I find myself attending less to the scene than to the surface that bears it. The water near the foreground is not flat but lightly creased, long shallow ripples catching just enough of the dimming sky to read as ridges of cool grey-green against the warmer wash beyond. A scrap of something—weed, a fleck of debris—rides the lower left, the only thing close enough to touch. Above the horizon the gradient is almost a chemical event, pink bleeding into lilac into a pale blue, the kind of transition a print can hold but a word cannot fix.

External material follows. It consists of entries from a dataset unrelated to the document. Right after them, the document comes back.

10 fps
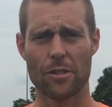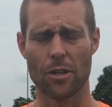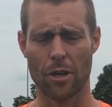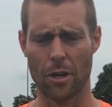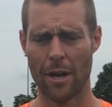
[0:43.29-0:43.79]

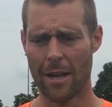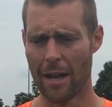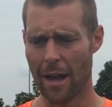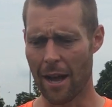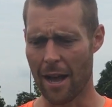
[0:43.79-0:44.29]
So
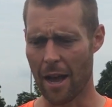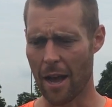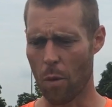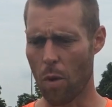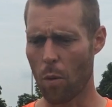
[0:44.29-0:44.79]

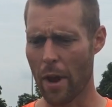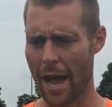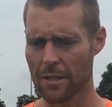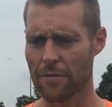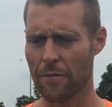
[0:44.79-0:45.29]
what we
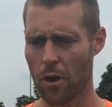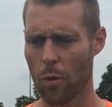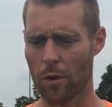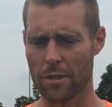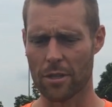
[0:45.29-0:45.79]
asked
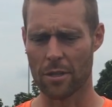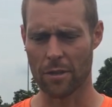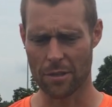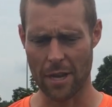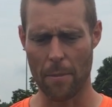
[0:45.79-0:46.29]
for was
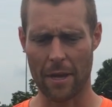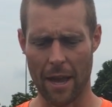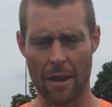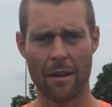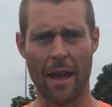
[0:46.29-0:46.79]
the same
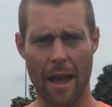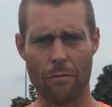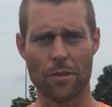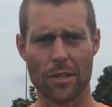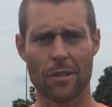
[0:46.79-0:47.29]
again
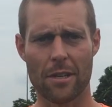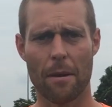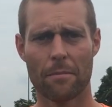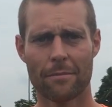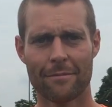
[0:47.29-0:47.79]
every single
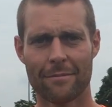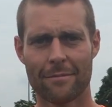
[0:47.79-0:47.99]
time.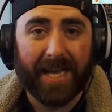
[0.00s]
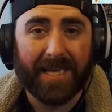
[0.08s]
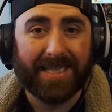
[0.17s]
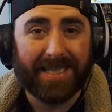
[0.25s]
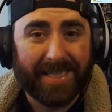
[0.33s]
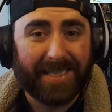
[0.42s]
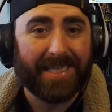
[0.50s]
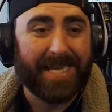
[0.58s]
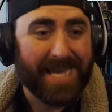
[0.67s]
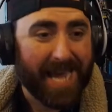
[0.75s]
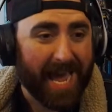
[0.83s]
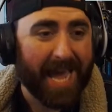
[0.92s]

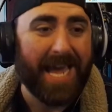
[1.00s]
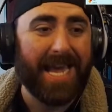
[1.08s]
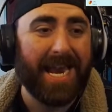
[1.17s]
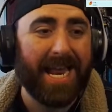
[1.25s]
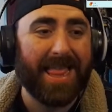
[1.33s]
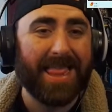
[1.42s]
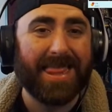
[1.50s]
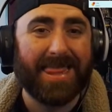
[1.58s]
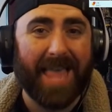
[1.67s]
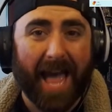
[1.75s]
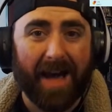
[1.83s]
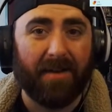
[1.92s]

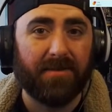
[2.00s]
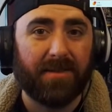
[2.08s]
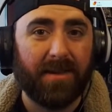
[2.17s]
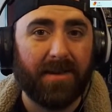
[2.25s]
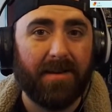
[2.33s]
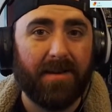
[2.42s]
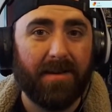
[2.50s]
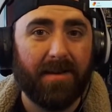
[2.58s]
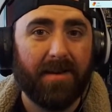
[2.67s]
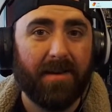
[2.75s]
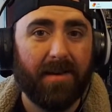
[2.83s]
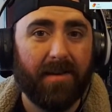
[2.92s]
68,000
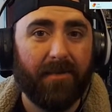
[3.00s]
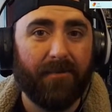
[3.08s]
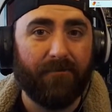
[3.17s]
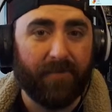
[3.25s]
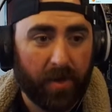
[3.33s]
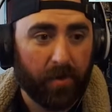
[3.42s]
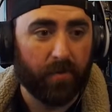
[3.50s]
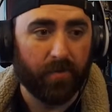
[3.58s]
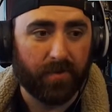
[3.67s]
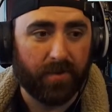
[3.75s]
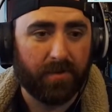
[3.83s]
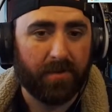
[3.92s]

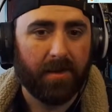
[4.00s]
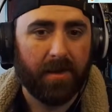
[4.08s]
views.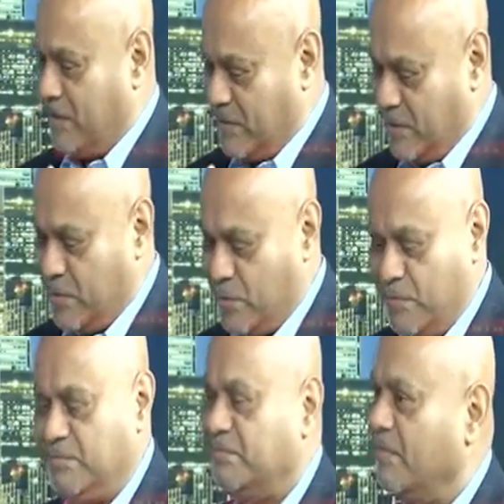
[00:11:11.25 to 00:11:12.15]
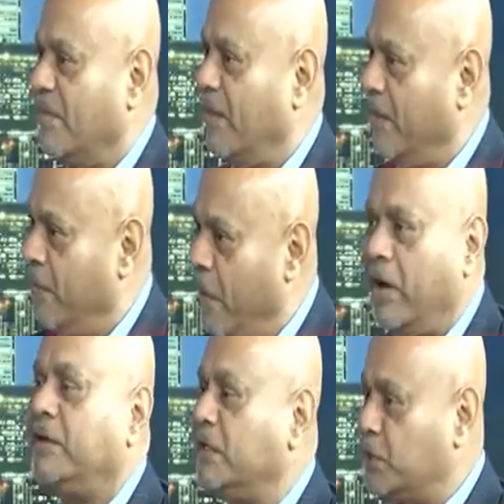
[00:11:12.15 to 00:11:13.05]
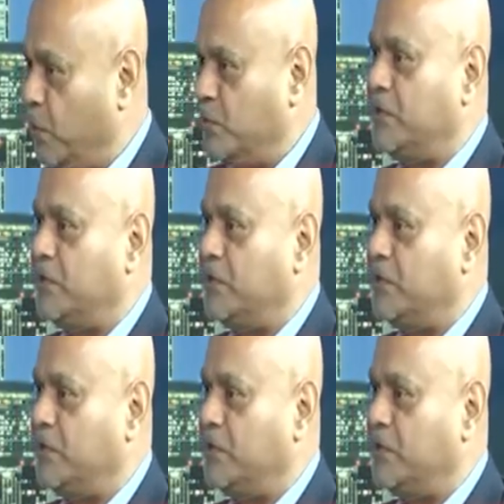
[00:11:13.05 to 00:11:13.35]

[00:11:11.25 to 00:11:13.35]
to not disclose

So what remains is the object itself: a thin material skin on which a quantity of evening has been deposited and kept. The bay gives nothing away of itself—no depth, no temperature, no sound—and yet the print preserves, with great tenderness, the precise dilution of colour at one minute on one summer dusk in 1985. It is less a view than a residue. We are left holding the evidence of a light that has long since gone out, and that is enough.